La voix de Jonathan évoque Scott Walker – ainsi que son goût pour l’abstraction – mais peut rappeler dans ses moments les plus « humains » celle du Jim Morrison de la dernière période. Sa musique, dont on sait qu’elle prend sa source dans cette des Modern Lovers, fait régulièrement écho aux tentatives synthétiquement froides d’un Gary Numan (avec un bien plus beau chant, on l’a dit). Le fait que tous les claviers soient préenregistrés est un peu décevant, vu leur prépondérance, et le concert aurait certainement bénéficié de la présence d’un musicien supplémentaires pour une véritable recréation live des chansons.

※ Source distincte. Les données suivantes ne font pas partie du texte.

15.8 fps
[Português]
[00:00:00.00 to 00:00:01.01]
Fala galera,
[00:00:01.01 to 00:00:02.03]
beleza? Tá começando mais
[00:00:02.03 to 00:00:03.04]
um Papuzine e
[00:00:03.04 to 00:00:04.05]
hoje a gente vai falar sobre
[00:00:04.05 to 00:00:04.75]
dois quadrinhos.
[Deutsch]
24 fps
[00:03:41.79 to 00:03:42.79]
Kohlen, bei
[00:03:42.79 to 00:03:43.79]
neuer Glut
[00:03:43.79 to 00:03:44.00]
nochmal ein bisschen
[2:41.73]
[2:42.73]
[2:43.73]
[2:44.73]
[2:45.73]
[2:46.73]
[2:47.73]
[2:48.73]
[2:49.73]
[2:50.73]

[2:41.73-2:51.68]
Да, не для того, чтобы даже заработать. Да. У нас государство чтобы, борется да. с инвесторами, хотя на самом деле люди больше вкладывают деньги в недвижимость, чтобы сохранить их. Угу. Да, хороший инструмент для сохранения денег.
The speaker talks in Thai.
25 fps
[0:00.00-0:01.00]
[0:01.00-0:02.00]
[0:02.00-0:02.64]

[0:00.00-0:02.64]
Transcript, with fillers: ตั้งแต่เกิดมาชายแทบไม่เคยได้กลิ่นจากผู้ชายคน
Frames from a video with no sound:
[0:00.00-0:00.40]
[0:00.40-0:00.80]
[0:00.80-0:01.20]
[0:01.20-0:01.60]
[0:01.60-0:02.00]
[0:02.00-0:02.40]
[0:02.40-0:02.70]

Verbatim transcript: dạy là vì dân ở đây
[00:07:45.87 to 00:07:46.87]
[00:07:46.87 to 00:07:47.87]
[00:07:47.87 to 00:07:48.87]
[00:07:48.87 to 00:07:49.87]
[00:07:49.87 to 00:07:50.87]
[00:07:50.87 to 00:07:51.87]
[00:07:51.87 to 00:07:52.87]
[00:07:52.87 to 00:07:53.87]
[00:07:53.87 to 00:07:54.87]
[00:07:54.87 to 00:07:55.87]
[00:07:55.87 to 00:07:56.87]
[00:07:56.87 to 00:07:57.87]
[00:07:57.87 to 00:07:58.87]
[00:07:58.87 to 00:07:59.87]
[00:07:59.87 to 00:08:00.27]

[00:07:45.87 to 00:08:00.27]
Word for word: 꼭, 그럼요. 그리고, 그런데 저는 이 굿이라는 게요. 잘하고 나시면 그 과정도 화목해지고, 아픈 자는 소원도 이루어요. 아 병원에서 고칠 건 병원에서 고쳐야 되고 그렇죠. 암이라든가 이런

Le parti pris de la froideur, de la distance – à l’exception d’un duo avec l’une des danseuses, et d’un jet de pétales de roses sur Valentine – empêche aussi la propagation de ces émotions fortes qu’on espère toujours en live, et on a parfois l’impression – sans doute voulue – d’assister à un beau concert pop se déroulant derrière la vitrine d’un grand magasin investie par des mannequins. Ce qui est frustrant, quand même. Et puis, il y a le « problème » des danseuses, qui s’avèrent à la fois très envahissantes, accaparant les regards, et même vaguement dérangeantes dans le déploiement d’une drôle d’image de sexualité cheap et artificielle (un ami disait que ça lui rappelait la fameuse scène d’orgie de Eyes Wide Shut, un autre les vieux pornos de Marc Dorcel…). Bref, on comprend la démarche de Jonathan Bree, mais tout ça s’avère malaisant, à la longue…
Evidemment, You’re So Cool, le plus gros succès de Bree, recueille de gros applaudissements, mais c’est la tétanisante interprétation finale de Primrose Path, avec ses cris dérangés et sa conclusion effrayante qui montre ce que le concert aurait pu être en poussant plus les curseurs vers la pure et simple folie : « I’ll be good to you on the primrose path / And we’ll forget I am a sociopath / I will buy you things / Cryin’ Lion King / And I’ll try not break your sweet neck / Angel » (Je serai gentil avec toi sur le chemin de la primevère / Et nous oublierons que je suis un sociopathe / Je t’achèterai des choses / Un Roi Lion qui pleure / Et j’essaierai de ne pas te briser le cou / Mon ange…).
On se quitte sur Elvis Presley chantant Can’t Help Falling in Love, parce qu’il n’y aura évidemment pas de rappel.
Et je rentre chez moi dans la nuit chaude : j’ai enfilé ma cagoule de motard à l’envers (bon, elle est noire et non blanche, mais ça fera l’affaire) et je me prépare psychologiquement à affronter les deux clones qui vont vouloir me raconter les concerts de Suede et d’Adam Green. J’espère que je ne leur briserai pas le cou.